Traditionally, terminal operators create an initial berthing plan before the arrival of incoming vessels. This plan involves decisions on when and where to load or discharge containers for the calling vessels. However, disruptive unforeseen events (i.e., arrival delays, equipment breakdowns, tides, or extreme weather) interfere with the implementation of this initial plan. For terminals, berths and quay cranes are both crucial resources, and their capacity limits the efficiency of port operations. Thus, one way to minimize the adverse effects caused by disruption is to ally different terminals to share berthing resources. In some challenging situations, terminal operators also need to consider the extensive transshipment connections between feeder and mother vessels. Therefore, in this work, we investigate a collaborative variant of the berth allocation recovery problem which focuses on the collaboration among terminals and transshipment connections between vessels.
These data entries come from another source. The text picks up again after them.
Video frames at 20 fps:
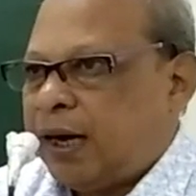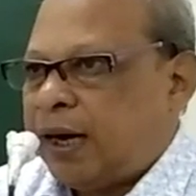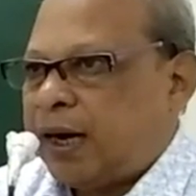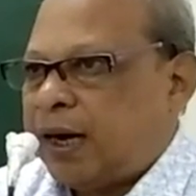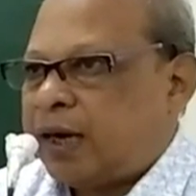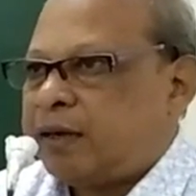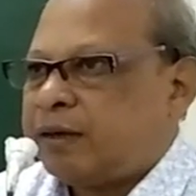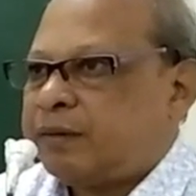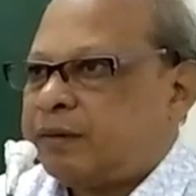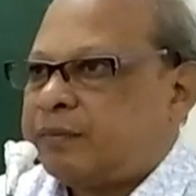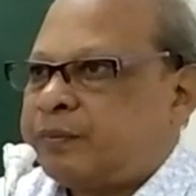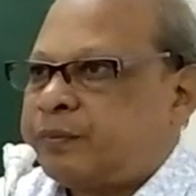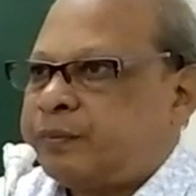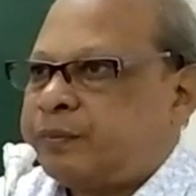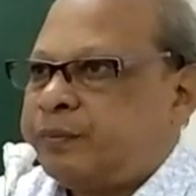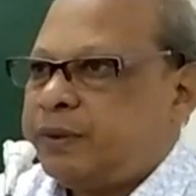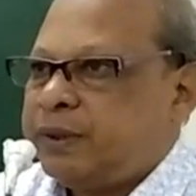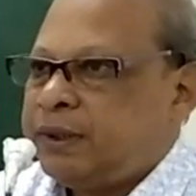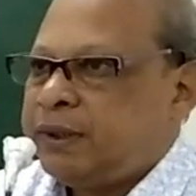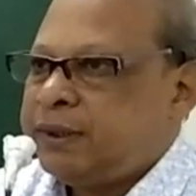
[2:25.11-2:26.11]

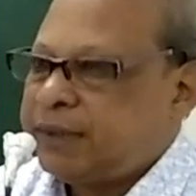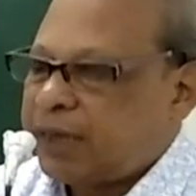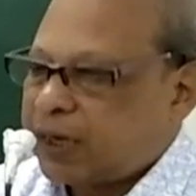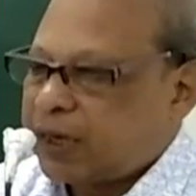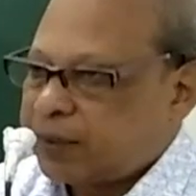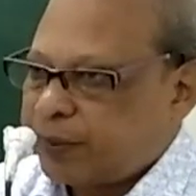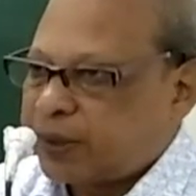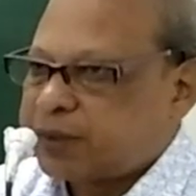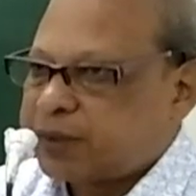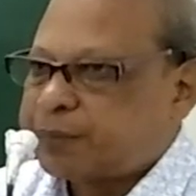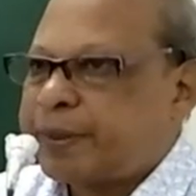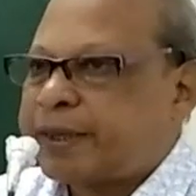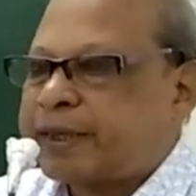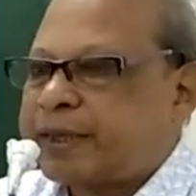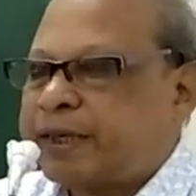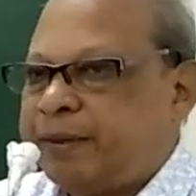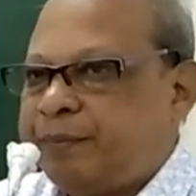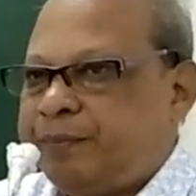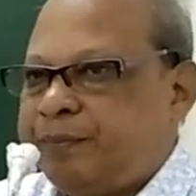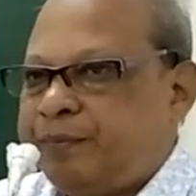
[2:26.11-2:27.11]
And in that
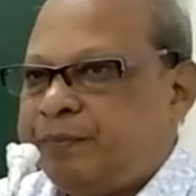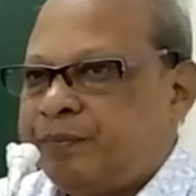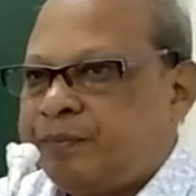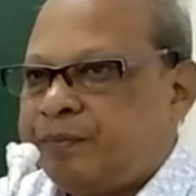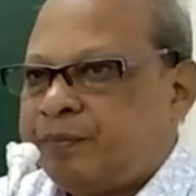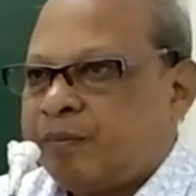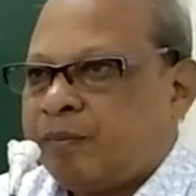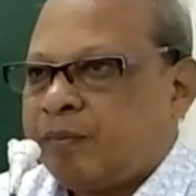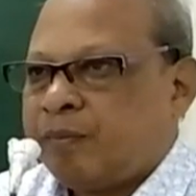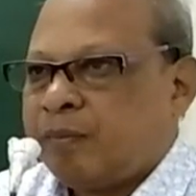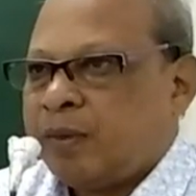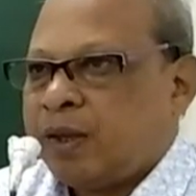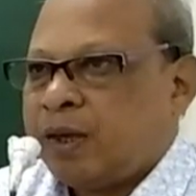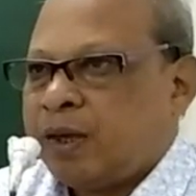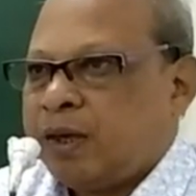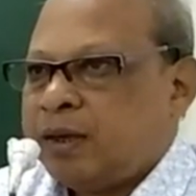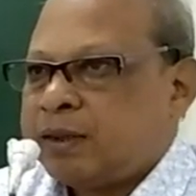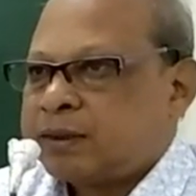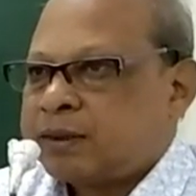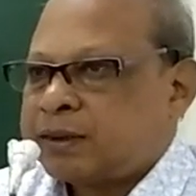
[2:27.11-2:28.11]
perspective,
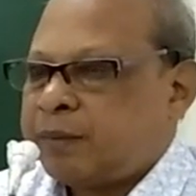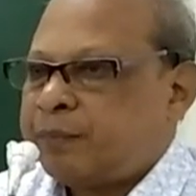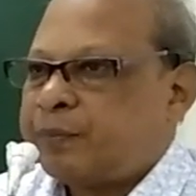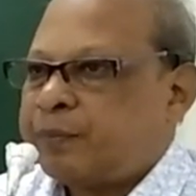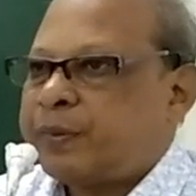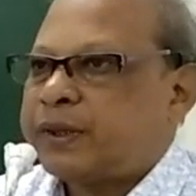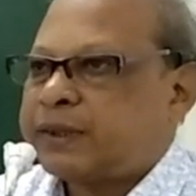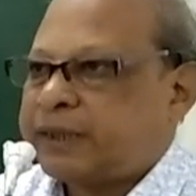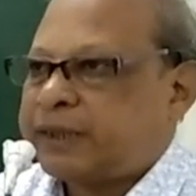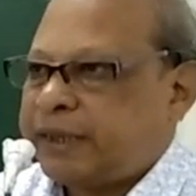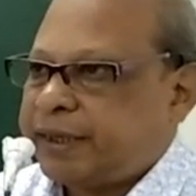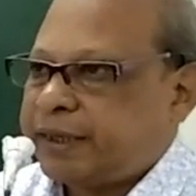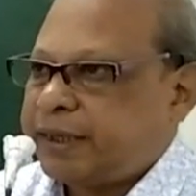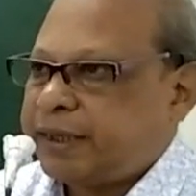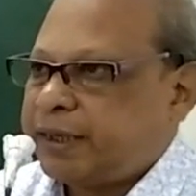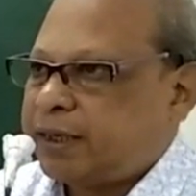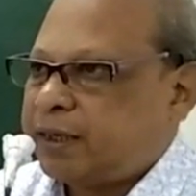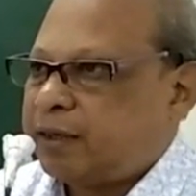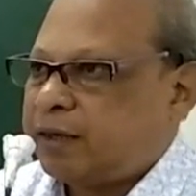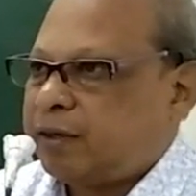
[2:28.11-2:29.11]
simple
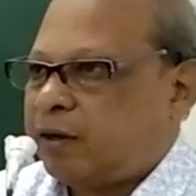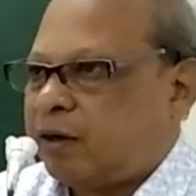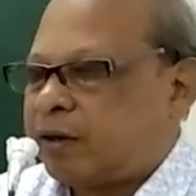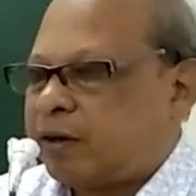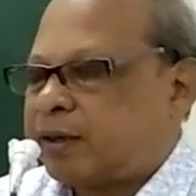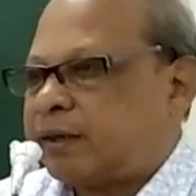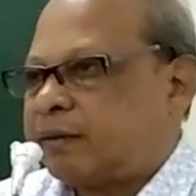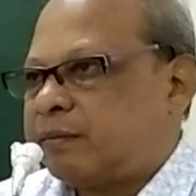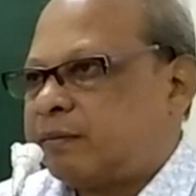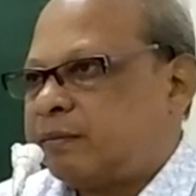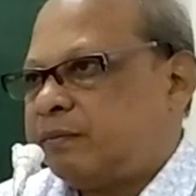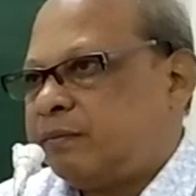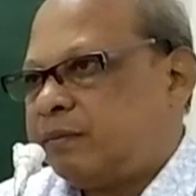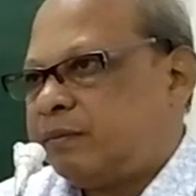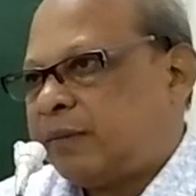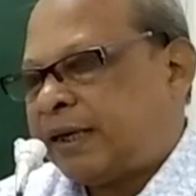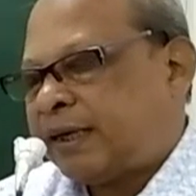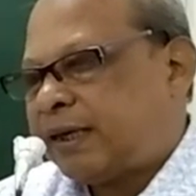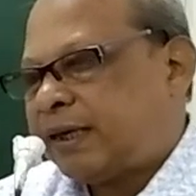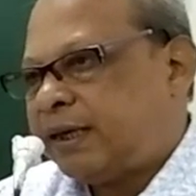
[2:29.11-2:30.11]
thinking
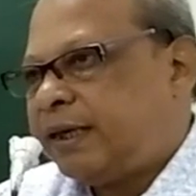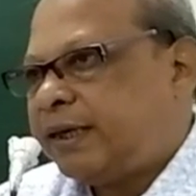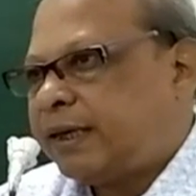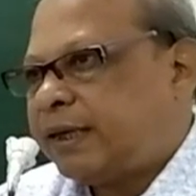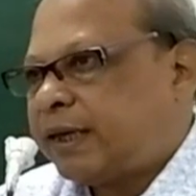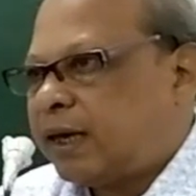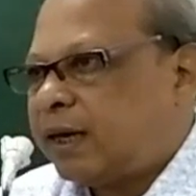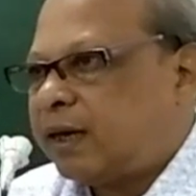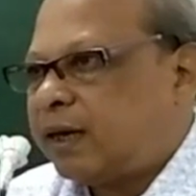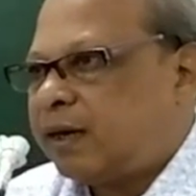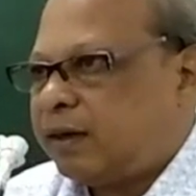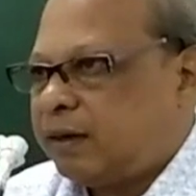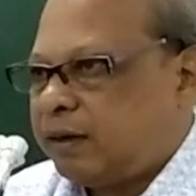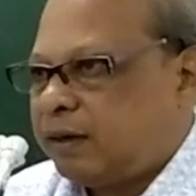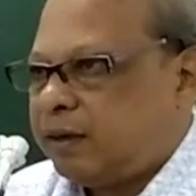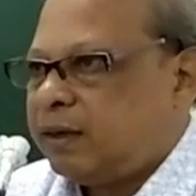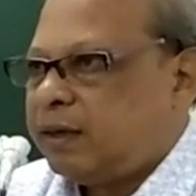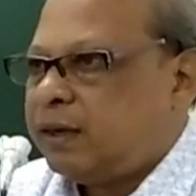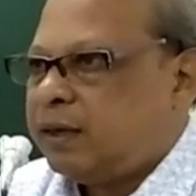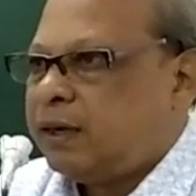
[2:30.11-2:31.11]
or
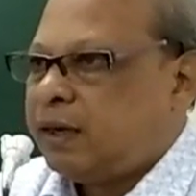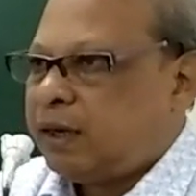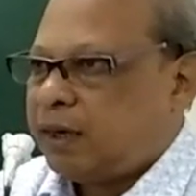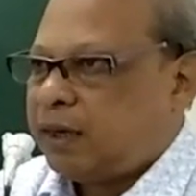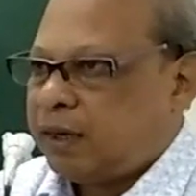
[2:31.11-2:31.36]
analytical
We propose a mixed-integer programming model to (re)-optimize the initial berth and quay crane allocation plan and develop a Squeaky Wheel Optimization metaheuristic to find near-optimal solutions for large-scale instances. The results from the performed computational experiments, considering multiple scenarios with disruptive events, show consistent improvements of up to 40% for the suggested collaborative strategy (in terms of costs for the terminal operators).